Exercise goal:
Every line of the records below should be restated exactly.

*** Block opens ***

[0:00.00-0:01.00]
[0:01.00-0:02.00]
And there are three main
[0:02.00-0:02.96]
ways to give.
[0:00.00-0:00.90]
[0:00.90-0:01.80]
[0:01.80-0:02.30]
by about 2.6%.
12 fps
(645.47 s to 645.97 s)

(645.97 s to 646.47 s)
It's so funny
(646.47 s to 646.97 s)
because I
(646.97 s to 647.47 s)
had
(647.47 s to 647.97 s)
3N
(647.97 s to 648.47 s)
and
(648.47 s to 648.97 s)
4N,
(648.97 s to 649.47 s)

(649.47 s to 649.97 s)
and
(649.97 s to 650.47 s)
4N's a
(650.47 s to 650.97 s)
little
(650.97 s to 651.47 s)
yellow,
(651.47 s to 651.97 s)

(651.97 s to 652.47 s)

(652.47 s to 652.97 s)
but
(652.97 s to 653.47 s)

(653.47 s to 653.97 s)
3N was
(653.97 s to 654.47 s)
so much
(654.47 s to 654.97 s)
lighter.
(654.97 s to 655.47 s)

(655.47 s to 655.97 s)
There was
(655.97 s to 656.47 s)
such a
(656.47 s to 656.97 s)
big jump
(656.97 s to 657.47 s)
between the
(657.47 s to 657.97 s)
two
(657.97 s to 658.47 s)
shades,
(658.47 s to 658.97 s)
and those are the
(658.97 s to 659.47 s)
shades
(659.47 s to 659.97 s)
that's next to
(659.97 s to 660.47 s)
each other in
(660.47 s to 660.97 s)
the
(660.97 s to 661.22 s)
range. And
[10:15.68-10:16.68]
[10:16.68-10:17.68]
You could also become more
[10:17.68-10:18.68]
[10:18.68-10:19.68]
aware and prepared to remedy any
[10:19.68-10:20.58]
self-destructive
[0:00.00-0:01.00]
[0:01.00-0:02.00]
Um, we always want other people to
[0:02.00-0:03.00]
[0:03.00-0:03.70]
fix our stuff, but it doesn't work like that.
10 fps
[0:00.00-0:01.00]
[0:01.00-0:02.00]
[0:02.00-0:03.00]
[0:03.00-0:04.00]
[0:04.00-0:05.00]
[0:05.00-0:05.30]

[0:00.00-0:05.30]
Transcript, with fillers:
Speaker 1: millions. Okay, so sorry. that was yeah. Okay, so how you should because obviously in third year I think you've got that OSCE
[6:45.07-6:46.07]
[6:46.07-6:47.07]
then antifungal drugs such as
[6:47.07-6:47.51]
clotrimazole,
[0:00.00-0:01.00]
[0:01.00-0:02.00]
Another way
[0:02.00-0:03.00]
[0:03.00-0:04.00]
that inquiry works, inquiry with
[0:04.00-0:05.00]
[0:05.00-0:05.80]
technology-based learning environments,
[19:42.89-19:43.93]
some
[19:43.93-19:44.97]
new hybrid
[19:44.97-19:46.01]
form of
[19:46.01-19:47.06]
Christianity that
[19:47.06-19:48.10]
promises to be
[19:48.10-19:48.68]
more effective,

*** Block closes ***

Solution for this problem:
[0:00.00-0:01.00]
[0:01.00-0:02.00]
And there are three main
[0:02.00-0:02.96]
ways to give.
[0:00.00-0:00.90]
[0:00.90-0:01.80]
[0:01.80-0:02.30]
by about 2.6%.
12 fps
(645.47 s to 645.97 s)

(645.97 s to 646.47 s)
It's so funny
(646.47 s to 646.97 s)
because I
(646.97 s to 647.47 s)
had
(647.47 s to 647.97 s)
3N
(647.97 s to 648.47 s)
and
(648.47 s to 648.97 s)
4N,
(648.97 s to 649.47 s)

(649.47 s to 649.97 s)
and
(649.97 s to 650.47 s)
4N's a
(650.47 s to 650.97 s)
little
(650.97 s to 651.47 s)
yellow,
(651.47 s to 651.97 s)

(651.97 s to 652.47 s)

(652.47 s to 652.97 s)
but
(652.97 s to 653.47 s)

(653.47 s to 653.97 s)
3N was
(653.97 s to 654.47 s)
so much
(654.47 s to 654.97 s)
lighter.
(654.97 s to 655.47 s)

(655.47 s to 655.97 s)
There was
(655.97 s to 656.47 s)
such a
(656.47 s to 656.97 s)
big jump
(656.97 s to 657.47 s)
between the
(657.47 s to 657.97 s)
two
(657.97 s to 658.47 s)
shades,
(658.47 s to 658.97 s)
and those are the
(658.97 s to 659.47 s)
shades
(659.47 s to 659.97 s)
that's next to
(659.97 s to 660.47 s)
each other in
(660.47 s to 660.97 s)
the
(660.97 s to 661.22 s)
range. And
[10:15.68-10:16.68]
[10:16.68-10:17.68]
You could also become more
[10:17.68-10:18.68]
[10:18.68-10:19.68]
aware and prepared to remedy any
[10:19.68-10:20.58]
self-destructive
[0:00.00-0:01.00]
[0:01.00-0:02.00]
Um, we always want other people to
[0:02.00-0:03.00]
[0:03.00-0:03.70]
fix our stuff, but it doesn't work like that.
10 fps
[0:00.00-0:01.00]
[0:01.00-0:02.00]
[0:02.00-0:03.00]
[0:03.00-0:04.00]
[0:04.00-0:05.00]
[0:05.00-0:05.30]

[0:00.00-0:05.30]
Transcript, with fillers:
Speaker 1: millions. Okay, so sorry. that was yeah. Okay, so how you should because obviously in third year I think you've got that OSCE
[6:45.07-6:46.07]
[6:46.07-6:47.07]
then antifungal drugs such as
[6:47.07-6:47.51]
clotrimazole,
[0:00.00-0:01.00]
[0:01.00-0:02.00]
Another way
[0:02.00-0:03.00]
[0:03.00-0:04.00]
that inquiry works, inquiry with
[0:04.00-0:05.00]
[0:05.00-0:05.80]
technology-based learning environments,
[19:42.89-19:43.93]
some
[19:43.93-19:44.97]
new hybrid
[19:44.97-19:46.01]
form of
[19:46.01-19:47.06]
Christianity that
[19:47.06-19:48.10]
promises to be
[19:48.10-19:48.68]
more effective,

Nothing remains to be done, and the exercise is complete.